Maximum duration of silence (in seconds) before the system considers the utterance complete and triggers endpointing. Higher values allow for longer pauses within utterances.

api_key
type:string
required

You can specify this instead of the X-API-Key header. This is particularly useful for use in the browser, where WebSockets do not support headers. You do not need to specify this if you are passing the header.

X-API-Key
type:httpApiKey

API key passed in header

api_key
type:httpApiKey

API key passed as query parameter (useful for browser WebSockets)
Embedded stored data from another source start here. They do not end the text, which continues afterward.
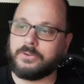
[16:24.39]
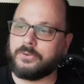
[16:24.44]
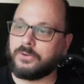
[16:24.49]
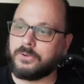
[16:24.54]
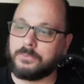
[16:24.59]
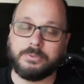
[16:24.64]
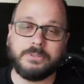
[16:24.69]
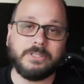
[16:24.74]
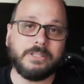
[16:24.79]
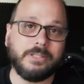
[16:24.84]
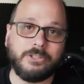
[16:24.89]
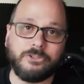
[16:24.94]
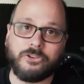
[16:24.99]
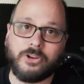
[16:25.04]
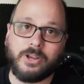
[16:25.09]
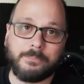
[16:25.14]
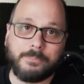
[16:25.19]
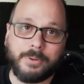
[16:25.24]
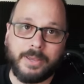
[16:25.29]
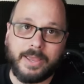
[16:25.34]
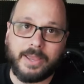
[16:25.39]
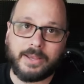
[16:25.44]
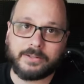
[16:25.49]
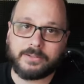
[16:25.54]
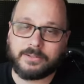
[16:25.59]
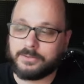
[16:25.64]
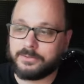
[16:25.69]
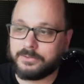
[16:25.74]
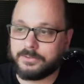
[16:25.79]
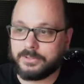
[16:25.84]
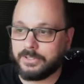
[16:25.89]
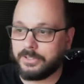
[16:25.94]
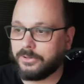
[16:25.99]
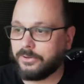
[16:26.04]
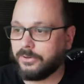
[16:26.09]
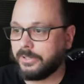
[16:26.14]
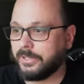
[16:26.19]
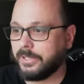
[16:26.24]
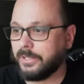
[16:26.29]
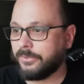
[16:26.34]
they were completely jam-packed. They
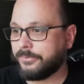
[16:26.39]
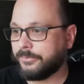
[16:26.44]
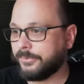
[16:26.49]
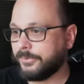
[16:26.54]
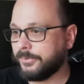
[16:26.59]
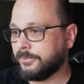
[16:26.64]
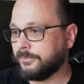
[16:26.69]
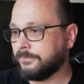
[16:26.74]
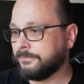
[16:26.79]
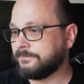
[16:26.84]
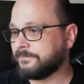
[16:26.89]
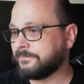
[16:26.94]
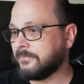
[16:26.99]
couldn't get through.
Send Audio Data or Commands
type:string

In Practice:

  • Send binary WebSocket messages containing raw audio data in the format specified by encoding parameter
  • Send text WebSocket messages with commands: finalize (flush any remaining audio and receive flush_done acknowledgment) or done (flush remaining audio, close session, and receive done acknowledgment)

Timeout Behavior:

  • If no audio data is sent for 3 minutes, the WebSocket will automatically disconnect
  • The timeout resets with each message (audio data or text command) sent to the server

Audio Requirements:

  • Send audio in small chunks (e.g., 100ms intervals) for optimal latency
  • Audio format must match the encoding and sample_rate parameters
Finalize Command
type:string

Send 'finalize' as a text message to flush any remaining audio and receive flush_done acknowledgment

Done Command
type:string

Send 'done' as a text message to flush remaining audio, close session, and receive done acknowledgment

Receive Transcription
type:object

The server will send transcription results as they become available. Messages can be of type transcript, flush_done, done, or error. Each transcript response includes word-level timestamps.

Flush Done Response
type:object

Acknowledgment that finalize command was received

Done Response
type:object

Acknowledgment that session is closing

STT Error Response
type:object

Error information for STT